Experimental: Treatment sequence 1
Study participants on Treatment sequence 1 will receive rozanolixizumab and Placebo during the dosing period at pre-specified timepoints.
Experimental: Treatment sequence 2
Study participants on Treatment sequence 2 will receive rozanolixizumab and Placebo during the dosing period at pre-specified timepoints.
Placebo Comparator: Treatment sequence 3
Study participants on Treatment sequence 3 will receive Placebo during the dosing period at pre-specified timepoints.

Primary Outcome Measures :

1. Brief Pain Inventory short form (BPI-SF) average interference score after 12 weeks of treatment [ Time Frame: After 12 weeks of treatment ]
   The short form of the BPI is a self-administered questionnaire used to evaluate the severity of a study participant's pain and the impact of this pain on the study participant's daily functioning. The BPI-SF assesses for the location of pain, pain intensity and functional interference from pain. The 7 BPI-SF interference items include: general activity, mood, walking ability, normal work (including housework), relations with other people, sleep, and enjoyment of life. Each item is rated on a 0 (does not interfere) to 10 (completely interferes) scale with a recall period of 24 hours. The arithmetic mean of the 7 interference items can be used as a measure of pain interference.

Locations
United Kingdom: Recruiting in Blackpool, Liverpool, Manchester, Stockton-on-tees, Tankersley,
Sponsors and Collaborators
UCB Biopharma SRL
Investigators
Study Director: UCB Cares

 

60 participant; quadruple blinding

Secondary outcomes

I don't fully understand the rationale of the primary outcome. It's just seven questions on how much pain interferes with function, taken out of a larger questionnaire (the Brief Pain Inventory) that includes questions specifically on pain, at 12 weeks. If this was a BPS study, I would understand the rationale, as the idea would be that it doesn't matter if the person still thinks they have pain, what's important is to what extent they can ignore it in order to function. But here, it seems an odd measure to focus on. There is a secondary measure that looks at pain, but it is taken at 10 weeks. There is a Fibromyalgia Impact Questionnaire with 21 questions covering function, overall impact and symptoms which sounds good, but that is only a secondary outcome, measured at 10 weeks.
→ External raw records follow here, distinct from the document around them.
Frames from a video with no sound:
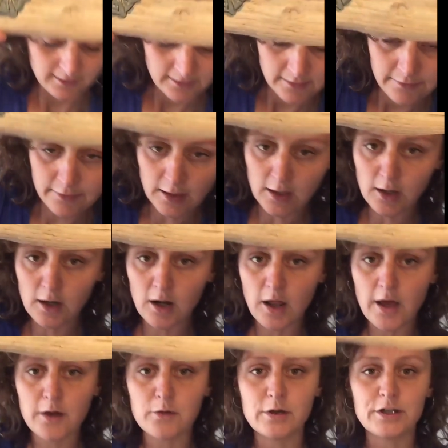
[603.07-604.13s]
the
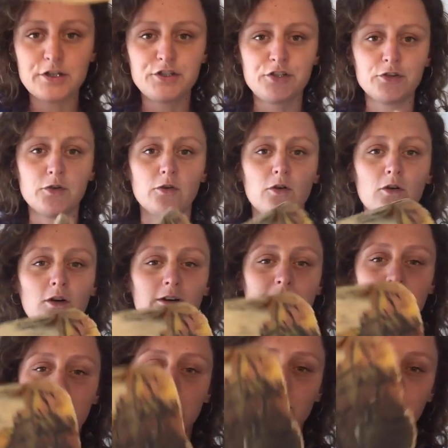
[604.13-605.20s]
lower shore
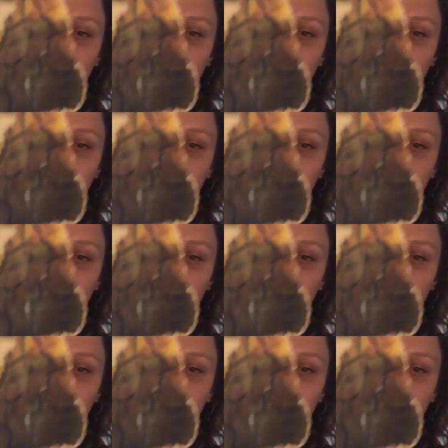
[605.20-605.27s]
of the rockySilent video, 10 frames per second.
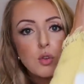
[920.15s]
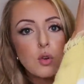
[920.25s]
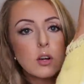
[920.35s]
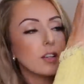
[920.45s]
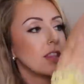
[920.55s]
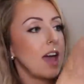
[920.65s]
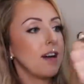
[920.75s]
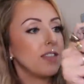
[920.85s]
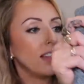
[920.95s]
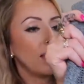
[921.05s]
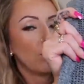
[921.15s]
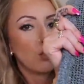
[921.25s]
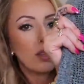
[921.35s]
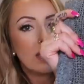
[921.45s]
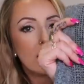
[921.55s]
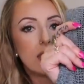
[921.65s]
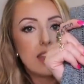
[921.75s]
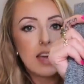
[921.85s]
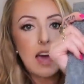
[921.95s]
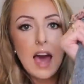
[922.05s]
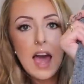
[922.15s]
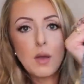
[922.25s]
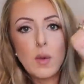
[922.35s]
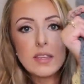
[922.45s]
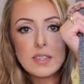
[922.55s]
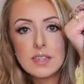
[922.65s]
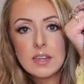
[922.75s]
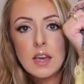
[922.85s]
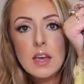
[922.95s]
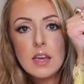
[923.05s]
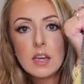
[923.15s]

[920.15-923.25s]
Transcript: short. They have that like really thick high-waisted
In terms of longer term effect, again it's just the pain interference measure at 24 weeks.

There aren't any objective measures, which seems surprising and provides no protection against the possibility that the nature of the treatment will make it easy for the blinding to be broken. I would have thought there would be regular blood tests, maybe to track levels of the antibodies, maybe to check for liver damage or something. I suppose not having any blood testing keeps costs down.